WHAT TO DO
Below are entries with pictures among them; reproduce exactly, and only, the lines from the one containing "[00:00:03.40]" down to the one containing "[00:00:06.50]", without the pictures.

RECORDS FOR THIS TASK
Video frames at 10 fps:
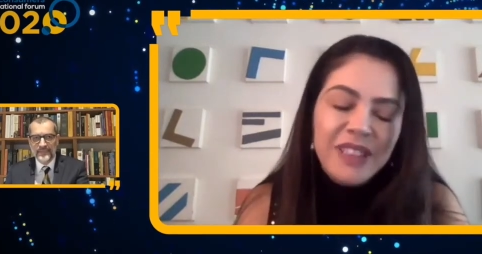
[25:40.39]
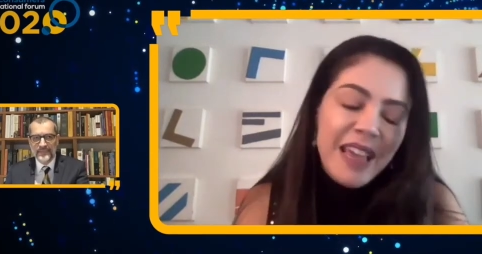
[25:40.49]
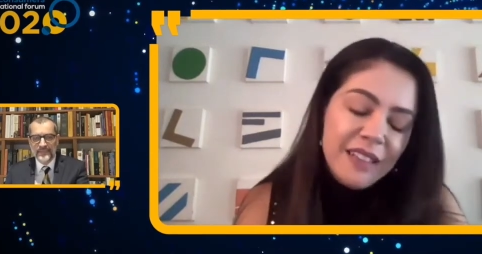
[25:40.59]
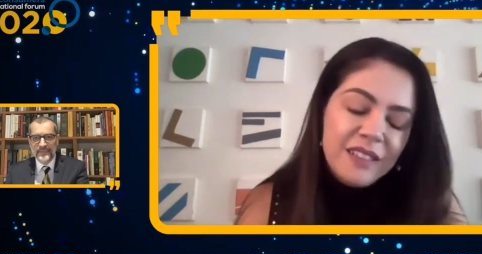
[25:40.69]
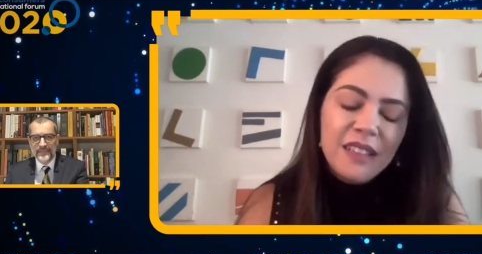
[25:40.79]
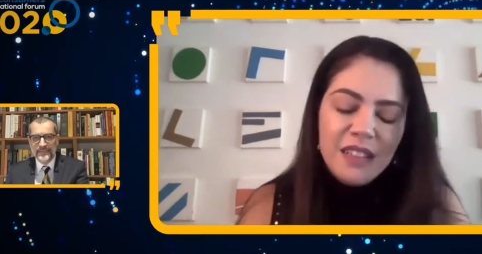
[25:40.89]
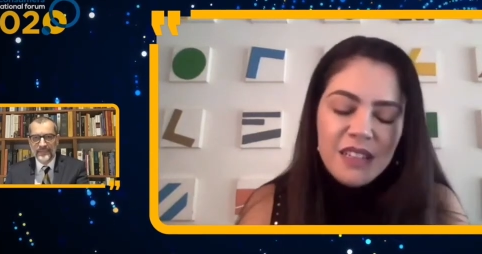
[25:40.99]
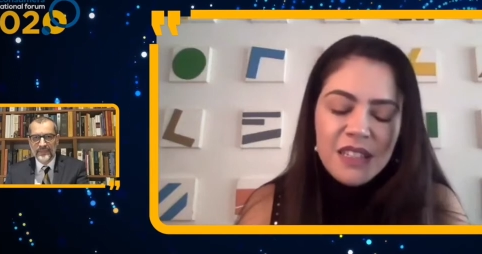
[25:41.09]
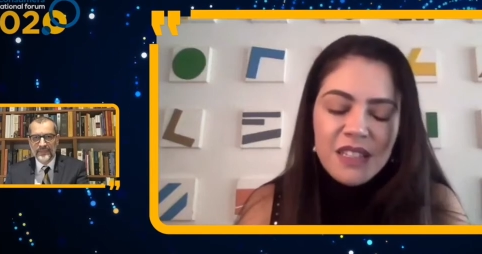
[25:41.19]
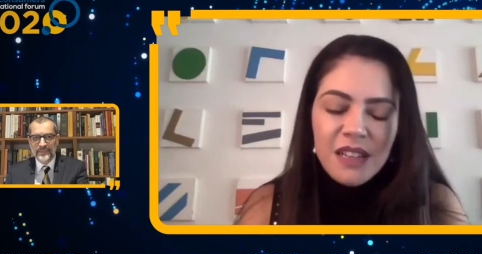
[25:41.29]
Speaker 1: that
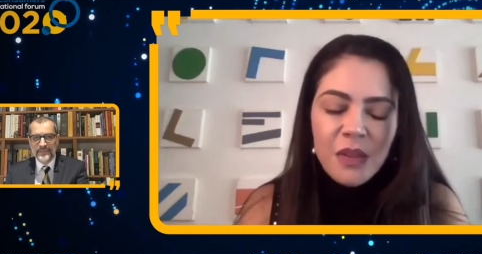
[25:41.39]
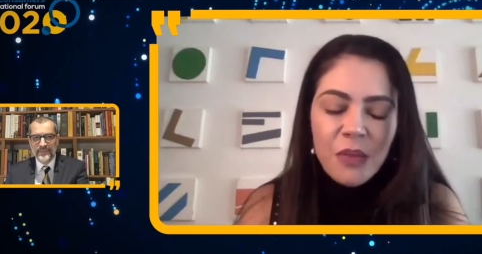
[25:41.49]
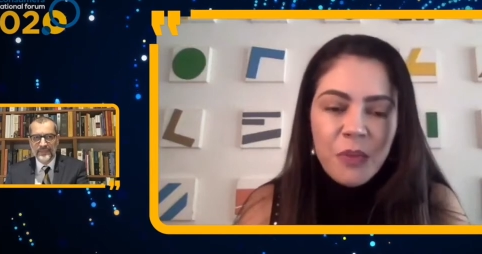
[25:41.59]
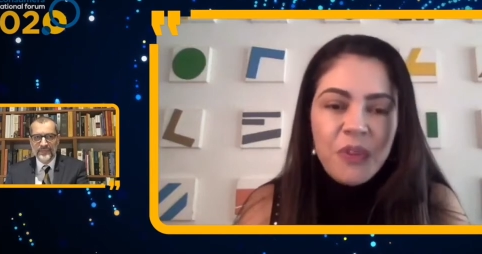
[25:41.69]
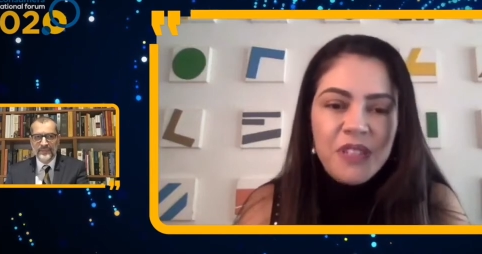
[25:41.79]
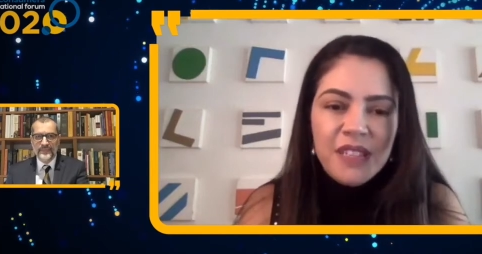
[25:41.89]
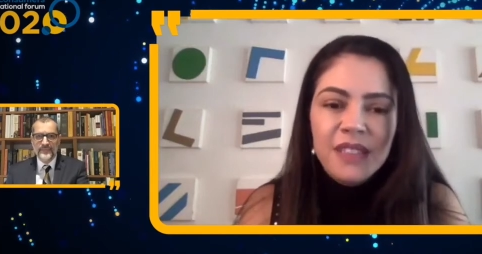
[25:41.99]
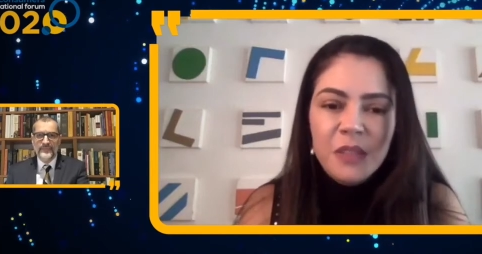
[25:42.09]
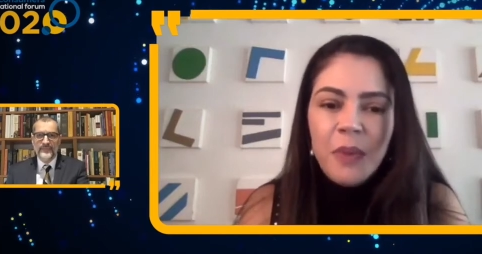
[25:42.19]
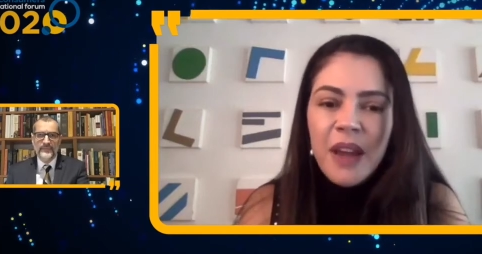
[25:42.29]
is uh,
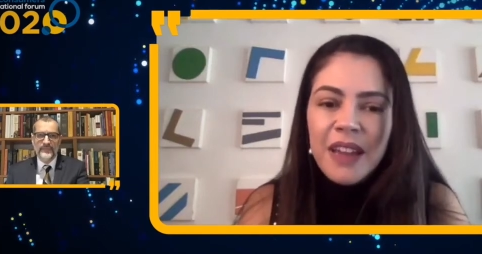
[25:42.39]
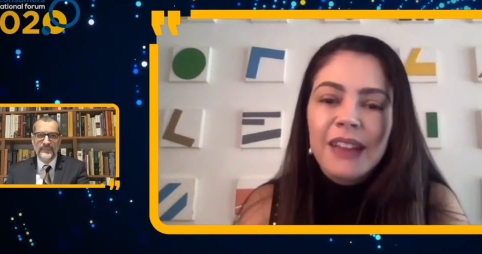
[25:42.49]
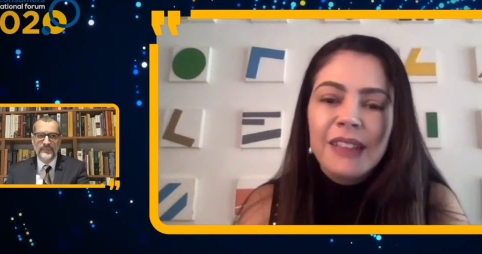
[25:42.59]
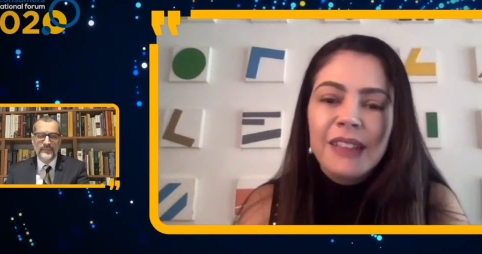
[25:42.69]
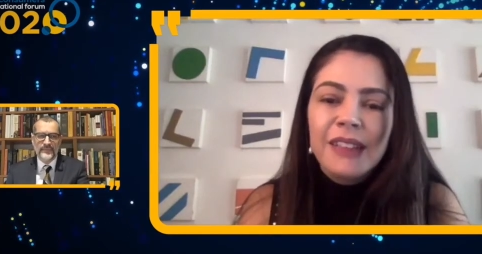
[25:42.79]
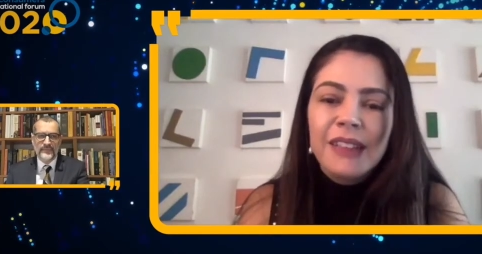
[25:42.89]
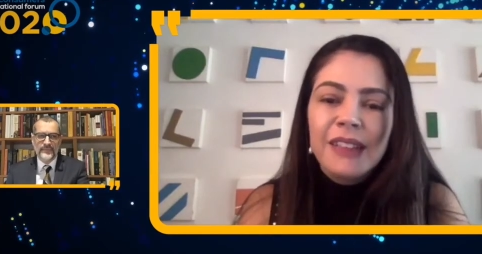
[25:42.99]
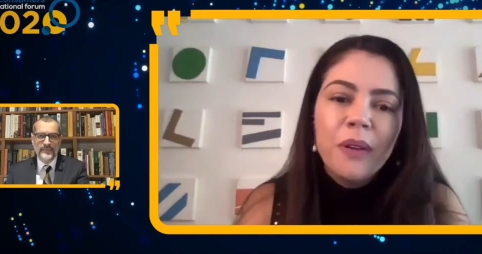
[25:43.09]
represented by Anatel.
==
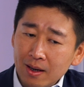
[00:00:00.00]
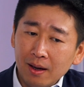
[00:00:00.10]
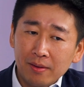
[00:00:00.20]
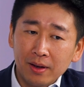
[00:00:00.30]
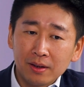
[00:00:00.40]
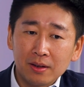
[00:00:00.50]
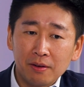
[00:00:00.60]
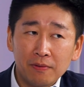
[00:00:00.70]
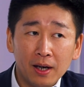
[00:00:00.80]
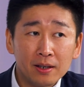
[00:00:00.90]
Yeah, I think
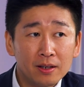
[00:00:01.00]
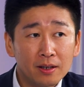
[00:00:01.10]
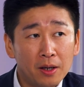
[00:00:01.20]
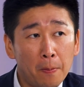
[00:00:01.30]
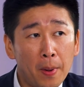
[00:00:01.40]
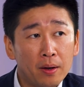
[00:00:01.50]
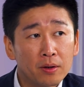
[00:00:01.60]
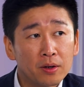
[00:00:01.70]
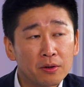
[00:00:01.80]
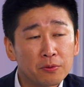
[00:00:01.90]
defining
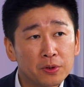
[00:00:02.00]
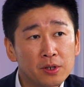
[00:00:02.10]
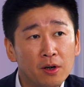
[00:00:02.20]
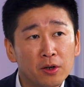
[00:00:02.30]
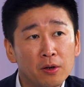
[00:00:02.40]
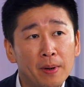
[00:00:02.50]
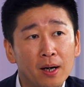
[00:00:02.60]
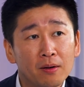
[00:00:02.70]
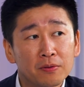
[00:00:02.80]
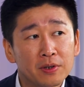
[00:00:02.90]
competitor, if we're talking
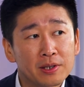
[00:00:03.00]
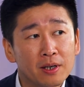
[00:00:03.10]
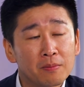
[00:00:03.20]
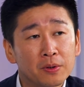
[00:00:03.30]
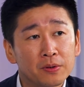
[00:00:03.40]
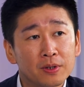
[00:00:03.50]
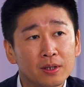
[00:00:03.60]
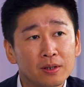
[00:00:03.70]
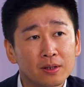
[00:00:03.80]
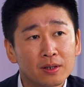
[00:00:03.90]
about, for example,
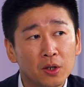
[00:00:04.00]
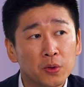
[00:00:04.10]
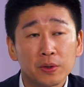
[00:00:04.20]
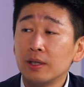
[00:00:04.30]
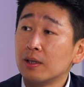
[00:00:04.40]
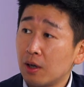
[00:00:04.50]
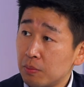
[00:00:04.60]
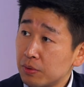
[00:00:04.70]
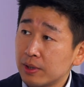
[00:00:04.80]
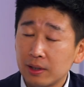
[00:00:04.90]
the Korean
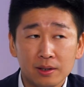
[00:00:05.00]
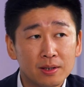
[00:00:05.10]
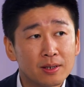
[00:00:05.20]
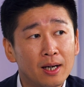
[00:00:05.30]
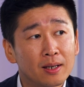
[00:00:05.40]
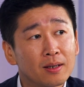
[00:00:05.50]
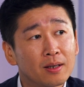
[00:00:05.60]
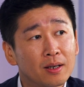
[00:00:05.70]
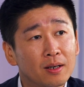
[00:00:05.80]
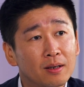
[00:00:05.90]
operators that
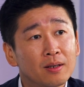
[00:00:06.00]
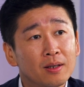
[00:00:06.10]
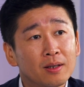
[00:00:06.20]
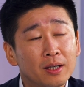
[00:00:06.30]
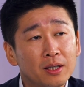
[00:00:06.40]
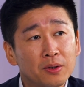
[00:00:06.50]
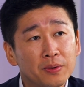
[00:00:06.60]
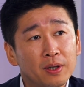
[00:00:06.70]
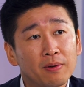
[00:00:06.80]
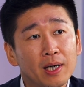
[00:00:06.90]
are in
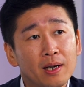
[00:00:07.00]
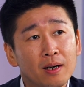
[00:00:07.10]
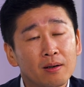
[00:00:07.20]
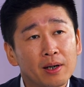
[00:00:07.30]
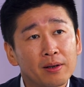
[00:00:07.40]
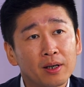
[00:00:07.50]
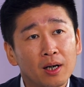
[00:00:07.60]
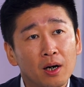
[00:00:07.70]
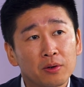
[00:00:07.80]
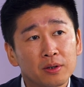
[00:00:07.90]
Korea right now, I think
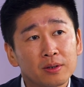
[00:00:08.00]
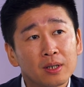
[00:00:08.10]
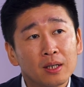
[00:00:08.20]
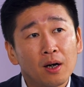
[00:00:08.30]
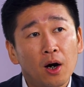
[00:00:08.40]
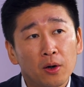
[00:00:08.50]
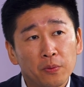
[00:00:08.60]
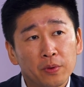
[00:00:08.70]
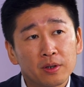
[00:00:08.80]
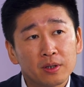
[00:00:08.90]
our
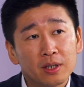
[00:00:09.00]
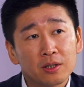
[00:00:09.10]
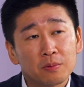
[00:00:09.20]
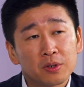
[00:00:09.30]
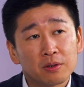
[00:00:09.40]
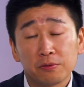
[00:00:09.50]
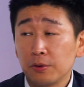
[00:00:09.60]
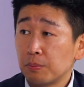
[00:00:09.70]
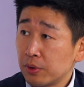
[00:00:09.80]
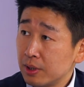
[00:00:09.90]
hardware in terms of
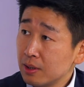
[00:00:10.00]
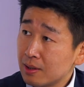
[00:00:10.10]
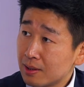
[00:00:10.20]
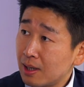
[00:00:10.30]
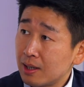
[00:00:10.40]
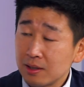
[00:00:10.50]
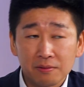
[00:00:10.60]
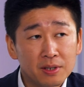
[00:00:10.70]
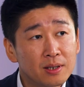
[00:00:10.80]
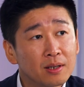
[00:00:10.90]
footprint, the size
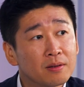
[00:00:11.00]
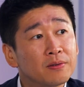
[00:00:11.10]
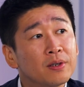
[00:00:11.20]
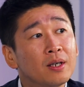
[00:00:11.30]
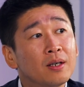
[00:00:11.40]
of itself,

ANSWER TO THE PROBLEM
[00:00:03.40]
[00:00:03.50]
[00:00:03.60]
[00:00:03.70]
[00:00:03.80]
[00:00:03.90]
about, for example,
[00:00:04.00]
[00:00:04.10]
[00:00:04.20]
[00:00:04.30]
[00:00:04.40]
[00:00:04.50]
[00:00:04.60]
[00:00:04.70]
[00:00:04.80]
[00:00:04.90]
the Korean
[00:00:05.00]
[00:00:05.10]
[00:00:05.20]
[00:00:05.30]
[00:00:05.40]
[00:00:05.50]
[00:00:05.60]
[00:00:05.70]
[00:00:05.80]
[00:00:05.90]
operators that
[00:00:06.00]
[00:00:06.10]
[00:00:06.20]
[00:00:06.30]
[00:00:06.40]
[00:00:06.50]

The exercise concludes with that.